Step 6 — Monitor, Report, and Improve
Risk management is a continuous cycle, not a one-time project. The Risk Register must be reviewed and updated regularly — ideally quarterly — and significant changes in the risk profile must be escalated to the board promptly.
Key risk reporting practices for Malaysian organisations:
- →Quarterly Risk Report to the Risk Management Committee, covering top risks, changes in ratings, and status of mitigation actions.
- →Semi-annual or annual Risk Report to the Board / Audit Committee, with a summary of the overall risk profile and emerging strategic risks.
- →Key Risk Indicators (KRIs) — early warning metrics that signal when a risk is deteriorating before it becomes a crisis.
- →Annual review of the Risk Appetite Statement to ensure it remains aligned to the organisation's strategy and external environment.
For Bursa-listed companies: Paragraph 15.26 of the Bursa Malaysia Listing Requirements requires the Audit Committee to assess the adequacy and integrity of internal controls, which includes risk management. Your Statement on Risk Management and Internal Control in the Annual Report must reflect a genuine, functioning ERM framework — not just a template document.

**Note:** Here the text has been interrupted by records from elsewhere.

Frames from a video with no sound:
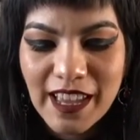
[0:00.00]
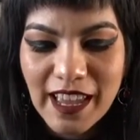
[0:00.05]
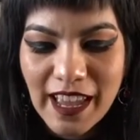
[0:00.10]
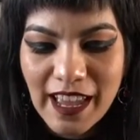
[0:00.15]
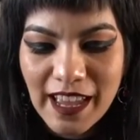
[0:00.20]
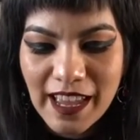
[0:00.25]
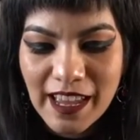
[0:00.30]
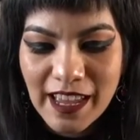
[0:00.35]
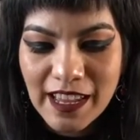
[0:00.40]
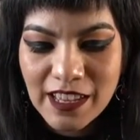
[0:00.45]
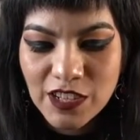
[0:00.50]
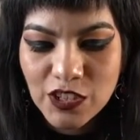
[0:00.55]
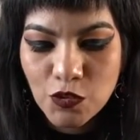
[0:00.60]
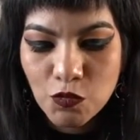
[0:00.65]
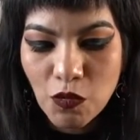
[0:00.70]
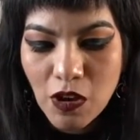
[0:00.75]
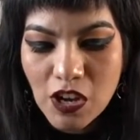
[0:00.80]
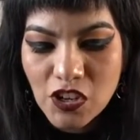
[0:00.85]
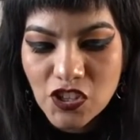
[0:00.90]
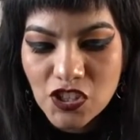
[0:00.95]
And
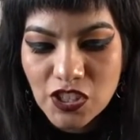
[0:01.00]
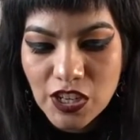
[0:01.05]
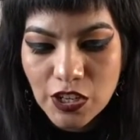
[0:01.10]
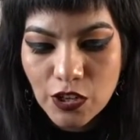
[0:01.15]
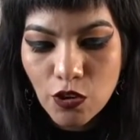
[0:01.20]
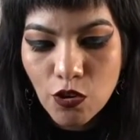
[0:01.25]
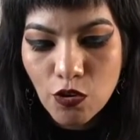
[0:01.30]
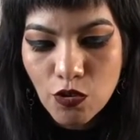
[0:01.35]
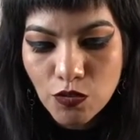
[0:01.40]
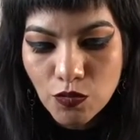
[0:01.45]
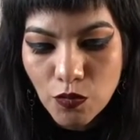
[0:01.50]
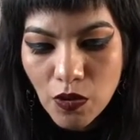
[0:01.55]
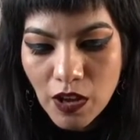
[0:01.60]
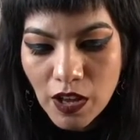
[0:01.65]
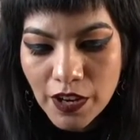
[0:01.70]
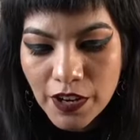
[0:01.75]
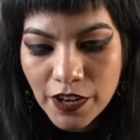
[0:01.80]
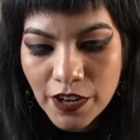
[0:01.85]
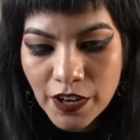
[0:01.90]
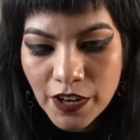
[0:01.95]
you wash it in cold
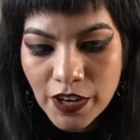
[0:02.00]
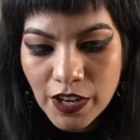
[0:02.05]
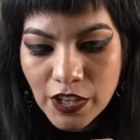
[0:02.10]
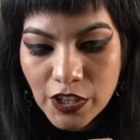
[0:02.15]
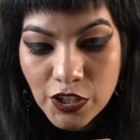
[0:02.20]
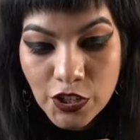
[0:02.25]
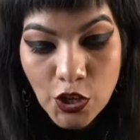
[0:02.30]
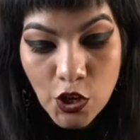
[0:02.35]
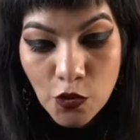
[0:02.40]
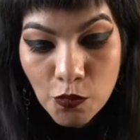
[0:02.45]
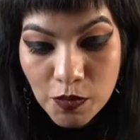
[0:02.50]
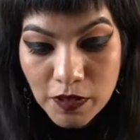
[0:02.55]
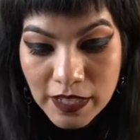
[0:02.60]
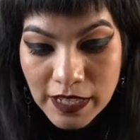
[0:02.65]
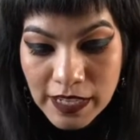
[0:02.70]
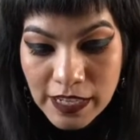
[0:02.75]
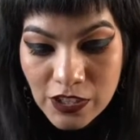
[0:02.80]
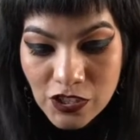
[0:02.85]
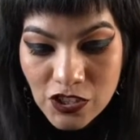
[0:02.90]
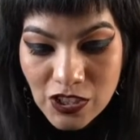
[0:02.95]
water, no
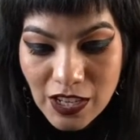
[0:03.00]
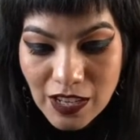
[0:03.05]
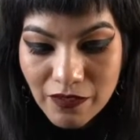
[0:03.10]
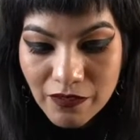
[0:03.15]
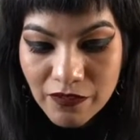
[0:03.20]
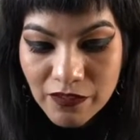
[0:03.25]
bleach,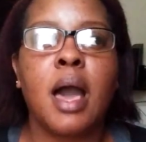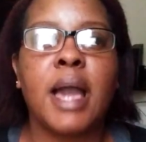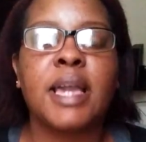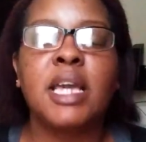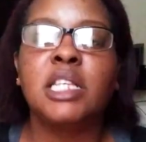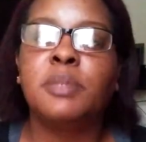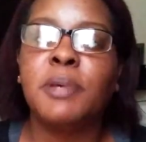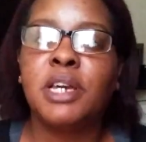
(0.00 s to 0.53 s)
I
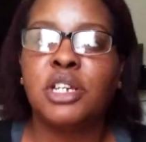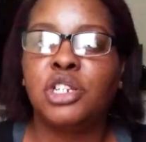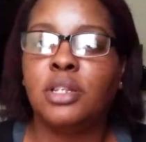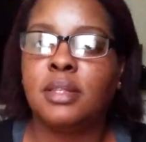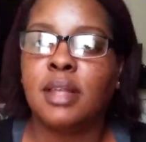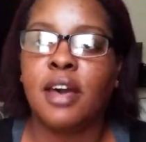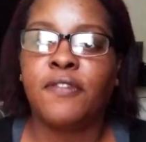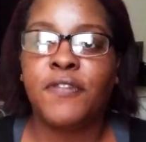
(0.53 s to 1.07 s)
guess because
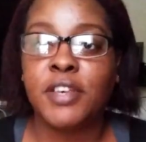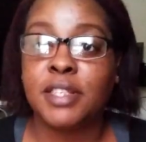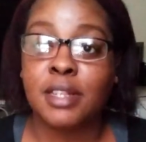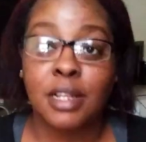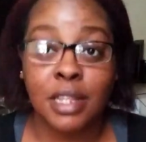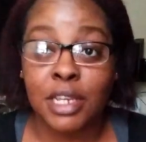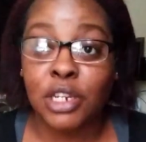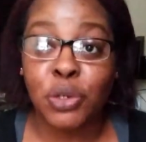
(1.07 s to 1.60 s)
she's not
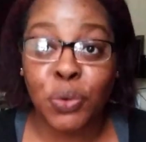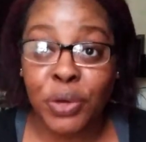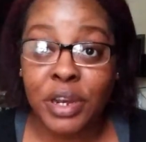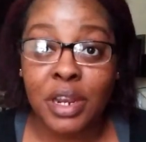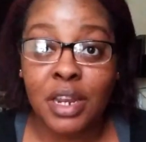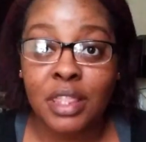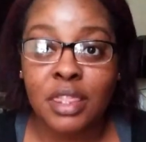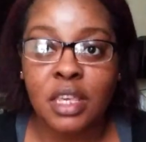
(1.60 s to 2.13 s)
physically
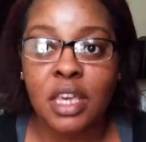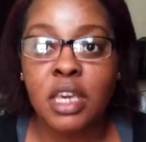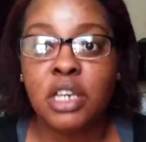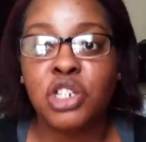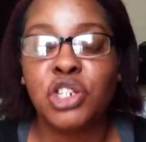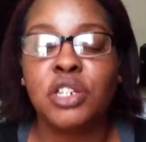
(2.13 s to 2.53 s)
doing anything,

The Most Common ERM Failures I See
After 15+ years of reviewing risk management practices across industries and regions, these are the mistakes that consistently undermine ERM effectiveness:
- ✗Risk Register as a static document — Built once a year, never updated, never discussed. A Risk Register should be a living management tool, not an annual report attachment.
- ✗No link to strategy — Risks are identified in isolation from the strategic plan. Effective ERM connects every strategic objective to its key risk exposures.
- ✗Risk owners don't own the risks — Risks are assigned to the risk function rather than to the business units that actually create and manage them.
- ✗Board receives information but not insight — Risk reports are dense, backward-looking, and provide no clear picture of what requires board attention or decision.
- ✗Controls not tested — The Risk Register states controls exist, but no one verifies they are actually working. Internal audit plays a critical role here.